A team of security researchers led by Sean O’Brien, founder of Yale Privacy Lab and Principal Researcher at ExpressVPN, has taken a deep look at many mobile apps trying to determine what percentage is carrying user-privacy-defying trackers. More specifically, the Tectonic X-Mode tracker that has been used and abused by private entities and government agencies alike, and which is currently banned by Google and Apple.
According to the ExpressVPN report, trackers are present in at least 450 applications that have a total download count of 1.7 billion. Of the identified apps, 305 remain available at this time, and 42 of them are messaging platforms that masquerade as popular services (WeChat, Telegram, Facebook Messenger). Other categories where trackers are present include dating and social media apps (64 of the 450), Muslim prayer apps, and cultural apps.

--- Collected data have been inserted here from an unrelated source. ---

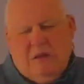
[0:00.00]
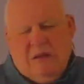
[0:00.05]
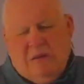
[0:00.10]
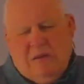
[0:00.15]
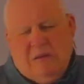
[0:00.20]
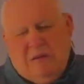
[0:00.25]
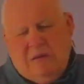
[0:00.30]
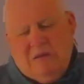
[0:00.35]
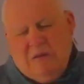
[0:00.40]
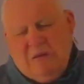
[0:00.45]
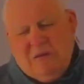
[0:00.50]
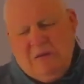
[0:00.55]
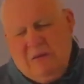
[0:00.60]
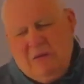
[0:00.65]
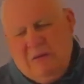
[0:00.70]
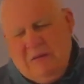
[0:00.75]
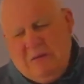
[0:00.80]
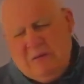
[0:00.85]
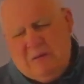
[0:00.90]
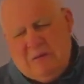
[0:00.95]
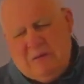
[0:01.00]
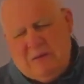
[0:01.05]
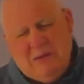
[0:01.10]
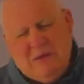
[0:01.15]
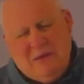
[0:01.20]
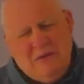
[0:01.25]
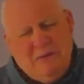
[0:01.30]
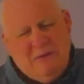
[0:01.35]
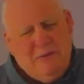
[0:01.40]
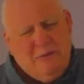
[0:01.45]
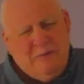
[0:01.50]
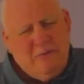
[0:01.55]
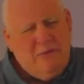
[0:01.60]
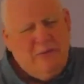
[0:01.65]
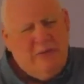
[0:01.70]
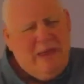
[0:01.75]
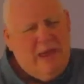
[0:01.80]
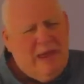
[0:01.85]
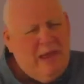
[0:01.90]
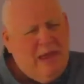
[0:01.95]
Oh, you don't want to do
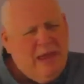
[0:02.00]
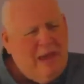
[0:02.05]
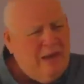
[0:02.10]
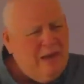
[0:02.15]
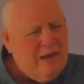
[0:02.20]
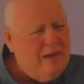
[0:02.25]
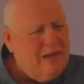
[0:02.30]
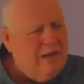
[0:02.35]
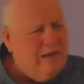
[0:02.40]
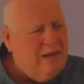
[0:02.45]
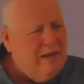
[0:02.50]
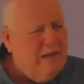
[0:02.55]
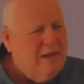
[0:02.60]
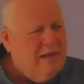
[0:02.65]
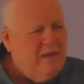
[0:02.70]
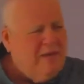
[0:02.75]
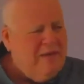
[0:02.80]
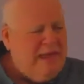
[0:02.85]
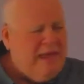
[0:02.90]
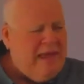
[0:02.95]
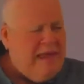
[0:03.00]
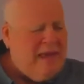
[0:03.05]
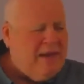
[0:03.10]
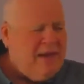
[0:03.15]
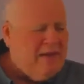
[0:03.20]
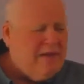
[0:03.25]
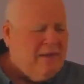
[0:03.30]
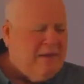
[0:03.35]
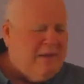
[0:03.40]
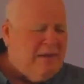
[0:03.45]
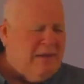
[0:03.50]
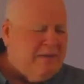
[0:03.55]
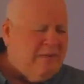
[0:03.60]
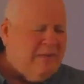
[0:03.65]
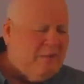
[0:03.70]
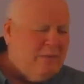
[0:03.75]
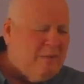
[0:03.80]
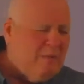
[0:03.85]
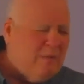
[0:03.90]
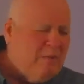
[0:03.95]
that. That'll
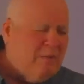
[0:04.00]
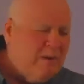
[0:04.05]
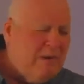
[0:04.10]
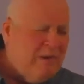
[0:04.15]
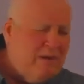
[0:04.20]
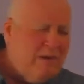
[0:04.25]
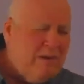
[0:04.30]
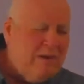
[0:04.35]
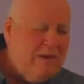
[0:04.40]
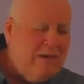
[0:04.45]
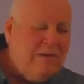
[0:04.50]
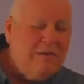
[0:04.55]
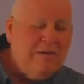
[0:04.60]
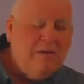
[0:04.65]
never work.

X-Mode is present in 199 apps that have been downloaded a billion times. Although the tracker is officially banned, only 10% of the identified apps have been ousted from the Play Store, so 179 of these apps are available in the official Android app store.

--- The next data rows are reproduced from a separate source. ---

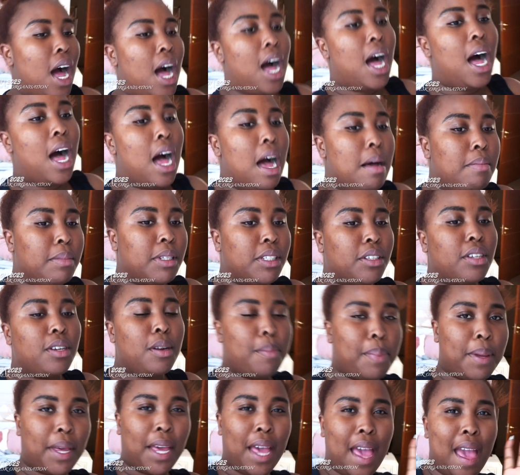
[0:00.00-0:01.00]
It's
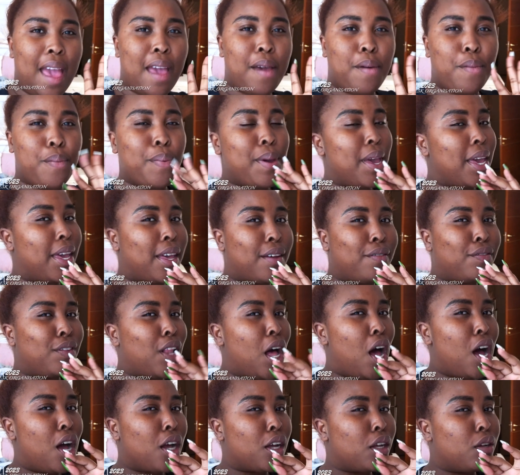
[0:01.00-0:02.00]
gonna be a weekend
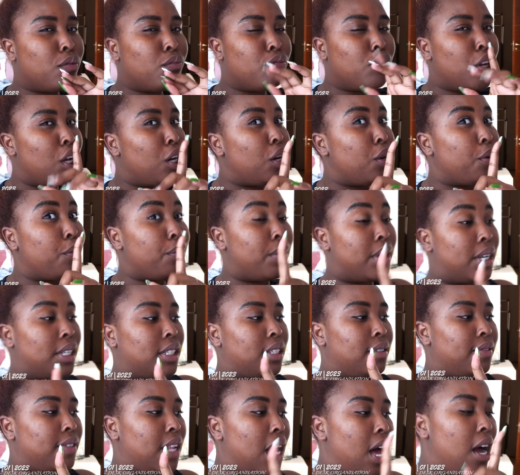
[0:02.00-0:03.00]
vlog, not a
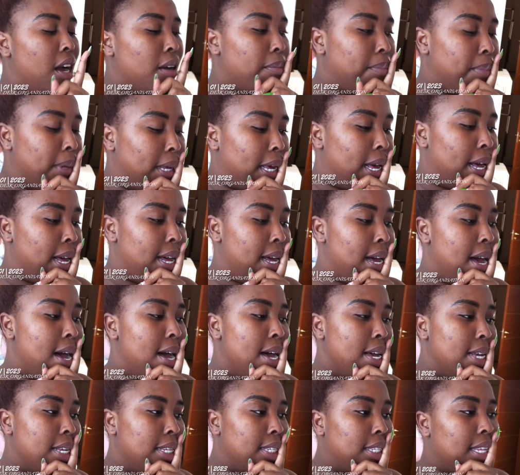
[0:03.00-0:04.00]
weekly vlog,
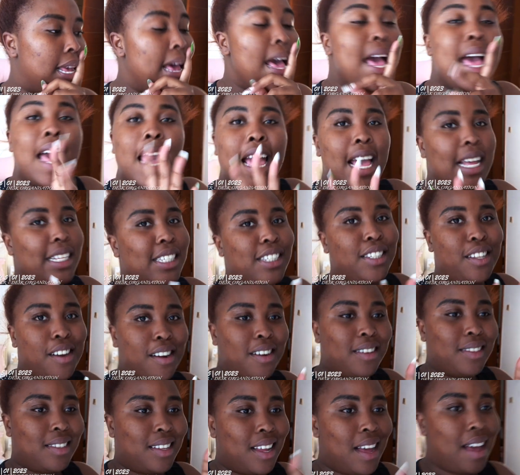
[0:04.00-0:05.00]
because it's
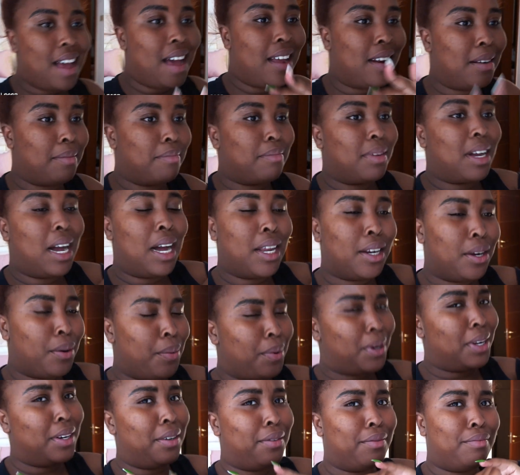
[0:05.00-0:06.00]
Thursday and I'm kind of
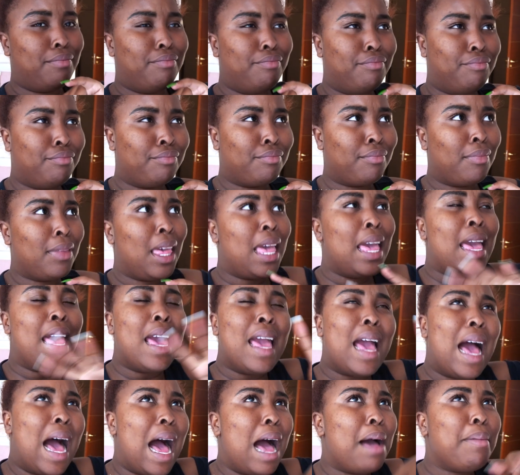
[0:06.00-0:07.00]

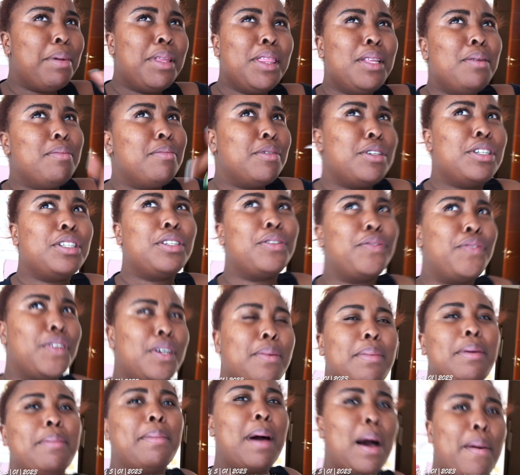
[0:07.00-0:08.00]
I'm in the mood of
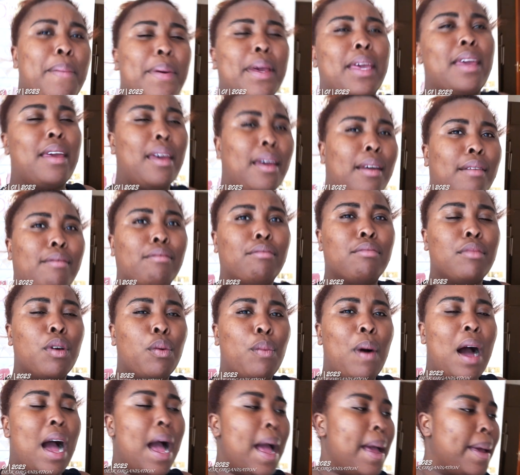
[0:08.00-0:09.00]
filming my weekend.
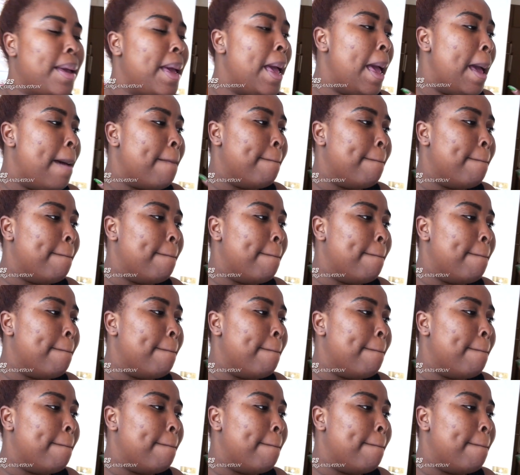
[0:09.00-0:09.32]
Why?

Of course, that’s not to say that Google is knowingly keeping those apps on the store, but probably a result of obfuscation and the need to analyze the app’s code to figure out the presence of trackers and the correlation between SDKs.
The researchers laid out the various SDKs found in the apps to connect the trackers and their beacon buddies and found several partner tools, as shown in the diagram below. Some of the names mentioned have already been condemned in American courts for user data scraping, sued by their former partners for privacy violations, and banned from social media platforms for breaking policy rules.
Perhaps the most prominent carrier of X-Mode, Quadrant, is present in several Muslim and weather forecast apps used by the American audience. The researchers found it in 64 of the 450 apps of the analyzed set, corresponding to at least 52 million devices.
In December 2020, Quadrant tracked approximately 41 million active users per day and 136 million active users in the United States alone. The snooper found on the chat apps was the one from Predicio, having about 60 million downloads in total.